Hierarchical Model Design: Predictive Regression

rstan

#1

Hello,

I’m trying to build a hierarchical Bayesian model to analyze some data. The data are a list of predators, observations of their prey, and the groups to which the predators below. They’re formatted roughly like this:

PredatorGroup - PredatorSubgroup - PredatorName - PredatorMass - PreyMass
A - A_1 - Dog - 5 - 1
A - A_1 - Dog - 5 - 2
B - B_1 - Hawk - 2 - 1.25
A - A_2 - Bear - 10 - 5
… - … - … - … - …

What I would ultimate like is to predict the mean & variance of the prey mass distribution, given a particular predator & it’s mass.

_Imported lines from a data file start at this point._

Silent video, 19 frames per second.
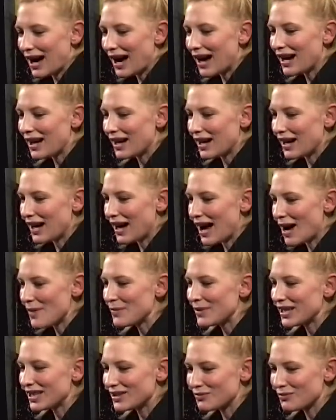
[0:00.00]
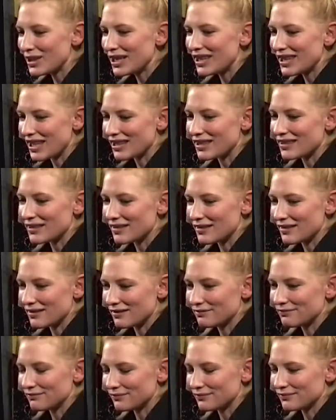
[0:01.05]
uh, I mean, it's really that
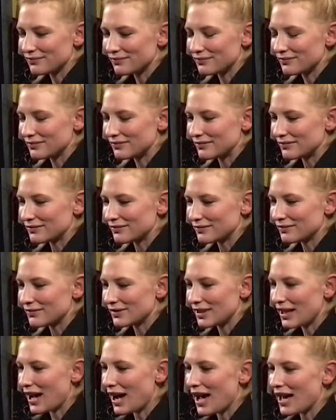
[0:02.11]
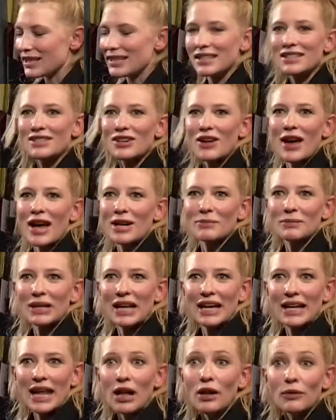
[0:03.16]
that I didn't know how to
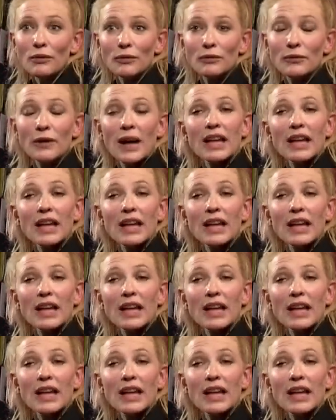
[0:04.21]
play an elf,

Currently, this is the model I’m attempting to use:

bform <- bf(
ppreymass ~ 1 + predmass + (1 + predmass || group/subgroup/predname),
sigma ~ 1 + predmass + (1 + predmass || group/subgroup/predname)
)

Priors <- get_prior(bform, data = Data)
Prior <- c(
prior(student_t(3, -1, 5), class=“Intercept”, coef=""),
prior(normal(0.5,0.2), class=b, coef=“predmass”, dpar=“sigma”),
prior(normal(0.5,0.2), class=b, coef="", dpar=“sigma”),
prior(student_t(3, 0, 1), class=sd, coef="", group=“group:subgroup:predname”),
prior(student_t(3, 0, 1), class=sd, coef="", group=“group:subgroup”),
prior(student_t(3, 0, 1), class=sd, coef="", group=“group”), dpar=“sigma”),
prior(normal(0.5,0.2), class=sd, coef=“predmass”, group = “group:subgroup:predname”, dpar=“sigma”),
prior(normal(0.5,0.2), class=sd, coef=“predmass”, group = “group:subgroup”, dpar=“sigma”),
prior(normal(0.5,0.2), class=sd, coef=“predmass”, group = “group”, dpar=“sigma”),
prior(student_t(3, 0, 1), class=sd, coef=“Intercept”, group=“group:subgroup:predname”),
prior(student_t(3, 0, 1), class=sd, coef=“Intercept”, group=“group:subgroup”),
prior(student_t(3, 0, 1), class=sd, coef=“Intercept”, group=“group”)
)

Fit <- brm(bform, data = Data, family = gaussian(), chains = 4, warmup = 5000, iter = 10000, control=list(adapt_delta = 0.999, stepsize=0.1, max_treedepth = 15), prior = Prior, cores=4, save_model = “diet_Model”, save_dso = TRUE)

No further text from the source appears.